*Activity*. Retype the data below verbatim; pictures do not belong in the copy.

*Listed entries*.
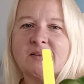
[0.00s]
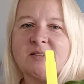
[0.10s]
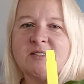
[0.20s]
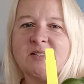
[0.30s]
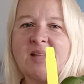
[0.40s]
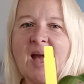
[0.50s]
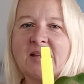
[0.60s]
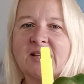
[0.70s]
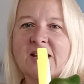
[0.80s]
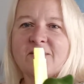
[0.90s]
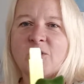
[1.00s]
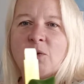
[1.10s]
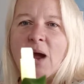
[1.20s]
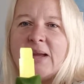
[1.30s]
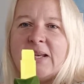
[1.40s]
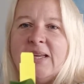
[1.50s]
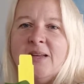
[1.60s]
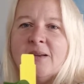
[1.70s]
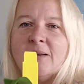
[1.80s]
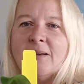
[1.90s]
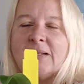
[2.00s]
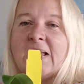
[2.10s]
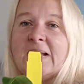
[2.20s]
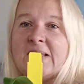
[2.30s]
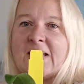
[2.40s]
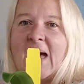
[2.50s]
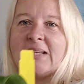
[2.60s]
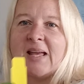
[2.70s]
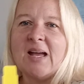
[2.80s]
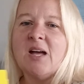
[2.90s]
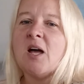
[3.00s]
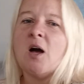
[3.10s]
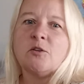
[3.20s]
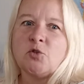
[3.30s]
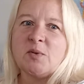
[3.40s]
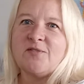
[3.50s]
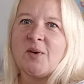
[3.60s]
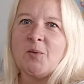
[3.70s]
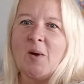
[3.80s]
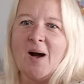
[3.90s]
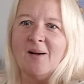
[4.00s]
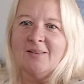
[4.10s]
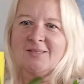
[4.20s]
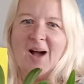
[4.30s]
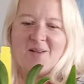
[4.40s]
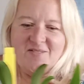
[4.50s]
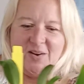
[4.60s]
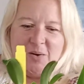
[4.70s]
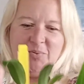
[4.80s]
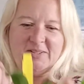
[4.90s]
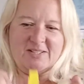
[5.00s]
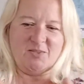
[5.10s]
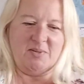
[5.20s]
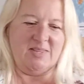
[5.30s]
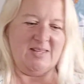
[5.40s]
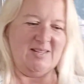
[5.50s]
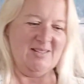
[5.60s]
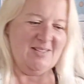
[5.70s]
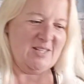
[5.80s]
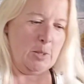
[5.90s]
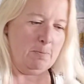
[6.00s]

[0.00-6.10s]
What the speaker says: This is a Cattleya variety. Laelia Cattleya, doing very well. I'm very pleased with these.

*Answer box*.
[0.00s]
[0.10s]
[0.20s]
[0.30s]
[0.40s]
[0.50s]
[0.60s]
[0.70s]
[0.80s]
[0.90s]
[1.00s]
[1.10s]
[1.20s]
[1.30s]
[1.40s]
[1.50s]
[1.60s]
[1.70s]
[1.80s]
[1.90s]
[2.00s]
[2.10s]
[2.20s]
[2.30s]
[2.40s]
[2.50s]
[2.60s]
[2.70s]
[2.80s]
[2.90s]
[3.00s]
[3.10s]
[3.20s]
[3.30s]
[3.40s]
[3.50s]
[3.60s]
[3.70s]
[3.80s]
[3.90s]
[4.00s]
[4.10s]
[4.20s]
[4.30s]
[4.40s]
[4.50s]
[4.60s]
[4.70s]
[4.80s]
[4.90s]
[5.00s]
[5.10s]
[5.20s]
[5.30s]
[5.40s]
[5.50s]
[5.60s]
[5.70s]
[5.80s]
[5.90s]
[6.00s]

[0.00-6.10s]
What the speaker says: This is a Cattleya variety. Laelia Cattleya, doing very well. I'm very pleased with these.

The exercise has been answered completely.